Non-profits Often Behave Like For-Profits 

This morning's St. Louis Post-Dispatch has an article on the Southlake (Tx) Carroll Dragons football program. Southlake, a suburb of Fort Worth, is a wealthy enclave whose residents have a high willingness to pay for the local high school football program. What the author, Tim O'Neill, describes could as well describe many major college programs and professional programs. A couple of excerpts:

The domination on the field of play:

Call it Texas football pageantry on afterburner, fired by championships. Since 1988, the school has won eight state football crowns, including three of the last four at the big-school level. Over the past five years, the Dragons are 72-2.

There is the use of two part tariffs:

The concrete grandstand includes 1,621 reserved seats for season-ticket holders, who buy $90 three-year seat licenses to ward off the long waiting list.

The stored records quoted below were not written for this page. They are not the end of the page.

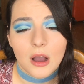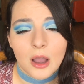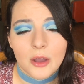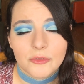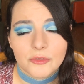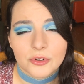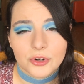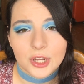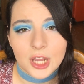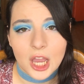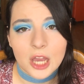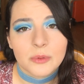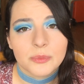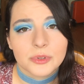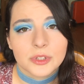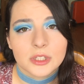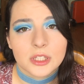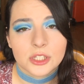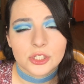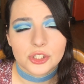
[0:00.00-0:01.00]
I'm very
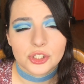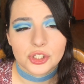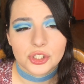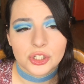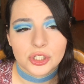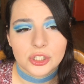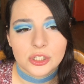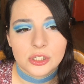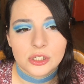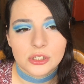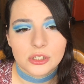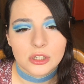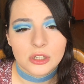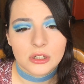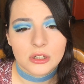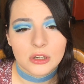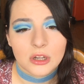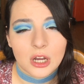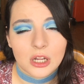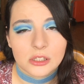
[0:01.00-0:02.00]
happy that
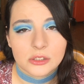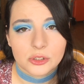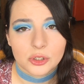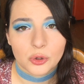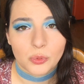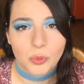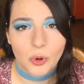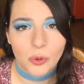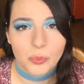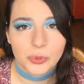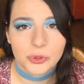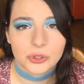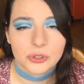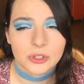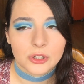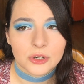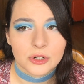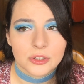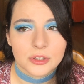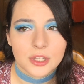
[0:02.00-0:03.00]
she got so
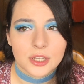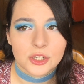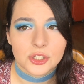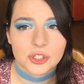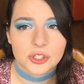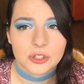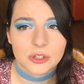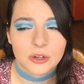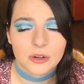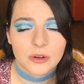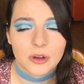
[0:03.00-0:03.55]
popular that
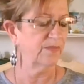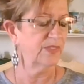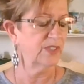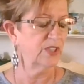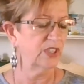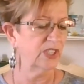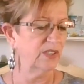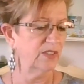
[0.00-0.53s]

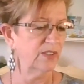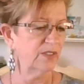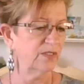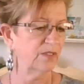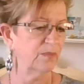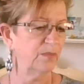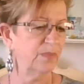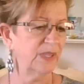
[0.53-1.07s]
She
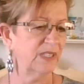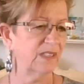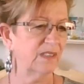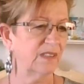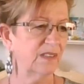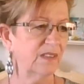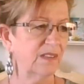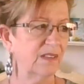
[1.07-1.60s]
knew that
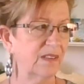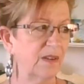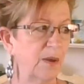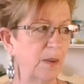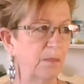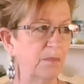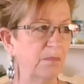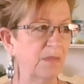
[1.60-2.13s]

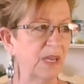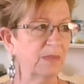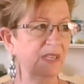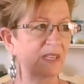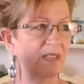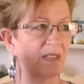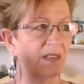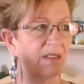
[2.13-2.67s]

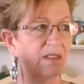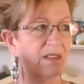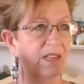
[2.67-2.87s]
maybe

There are the first-rate facilities:

Having great facilities certainly helps. This suburb of airline pilots, business executives and Dallas Cowboy football players living in $500,000-plus homes provides the Dragons with three outdoor practice fields and an indoor center that covers a 60-yard-long turf field.

There is revenue sharing:

The Carroll Independent School District is among the Texas districts that pay into a "Robin Hood" fund for less-fortunate schools. This year it will send $11 million.

After having studied various facets of sports economics for the past 13 years or so, it still interests me how similar the motivations are for for-profit and not-for-profit sports programs. Of course being not-for-profit doesn't really mean that you can't have profits as your objective. All having this status does is restrict how profits can be distributed.